Em San Pedro Cutud, onde as crucificações se transformaram em um acontecimento anual que atrai milhares de turistas, 20 pessoas estavam dispostas a percorrer os dois quilômetros com a cruz nas costas para depois serem pregadas nela.

Um dos mais conhecidos é o carpinteiro Ruben Enage, 47, que hoje será crucificado pela 22ª vez desde 1985.

Enage tinha prometido cumprir a penitência 20 vezes quando se salvou milagrosamente, segundo ele, de uma queda de um andaime, mas cada vez que tentou deixá-lo após cumprir a promessa alguém de sua família caía doente.

“Continuarei fazendo até que meu corpo possa resistir a dor dos pregos de 15 centímetros nas palmas das minhas mãos e pés”, afirmou Enage nesta Semana Santa.

Embora as crucificações mais conhecidas sejam as de San Pedro Cutud, as mesmas paixão e penitência também são vividas em outras cidades do país, como em San Fernando ou em Santa Lúcia.

A hierarquia eclesiástica das Filipinas tinha pedido aos católicos que se abstenham este ano das freqüentes crucificações e flagelações de penitentes para não transformar em um circo a Semana Santa.

Filipinas adverte sobre riscos à saúde com crucificação

O ministério da Saúde das Filipinas recomendou que os penitentes católicos que participam dos rituais de flagelo e crucificação da Semana Santa se vacinem contra o tétano.

Durante a Sexta-feira Santa, dezenas de devotos católicos encenam a crucificação de Jesus Cristo, um evento que virou atração turística em várias partes do país.

De acordo com o correspondente da BBC em Manila Frances Harrison, o governo recomenda que os fiéis chequem o estado de seus chicotes antes de se auto flagelar.

Segundo as autoridades, o uso de chicotes em más condições de higiene aliado à atmosfera quente e empoeirada pode causar tétano e outras infecções.

Ainda segundo o governo, os pregos utilizados para prender os penitentes na cruz devem ser desinfetados.

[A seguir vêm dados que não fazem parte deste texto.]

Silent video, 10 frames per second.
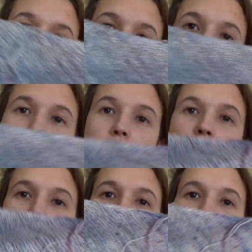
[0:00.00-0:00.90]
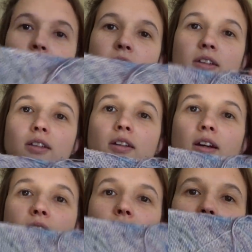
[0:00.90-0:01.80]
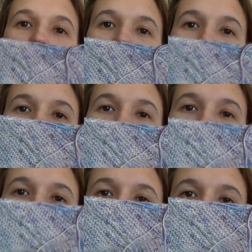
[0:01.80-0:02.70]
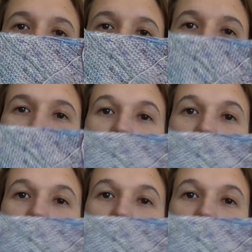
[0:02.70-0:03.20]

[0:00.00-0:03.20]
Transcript: that works out. You can't until like maybe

Geralmente os fiéis deixam os pregos de molho no álcool durante o ano.

Perdão

Os penitentes entoam o ritual da crucificação como uma forma de pedir perdão pelos pecados ou agradecer pelas graças recebidas.

Segundo o jornal filipino Manila Times, na cidade de San Fernando, no norte do país, foram improvisados três calvários, onde 23 pessoas, entre elas duas mulheres, devem ser crucificadas.

Ainda de acordo com o correspondente da BBC, algumas pessoas repetem a penitência todos os anos. Segundo ele, um vendedor de peixes será crucificado pela 15ª vez para agradecer pela recuperação da mãe, que contraiu tuberculose.

Com cabelos longos e barba, calçando sandálias e com uma coroa de espinhos, o homem será amarrado à cruz com um tecido e em seguida será pregado. Os pregos são enfiados nas cartilagens, evitando os ossos, diz o correspondente.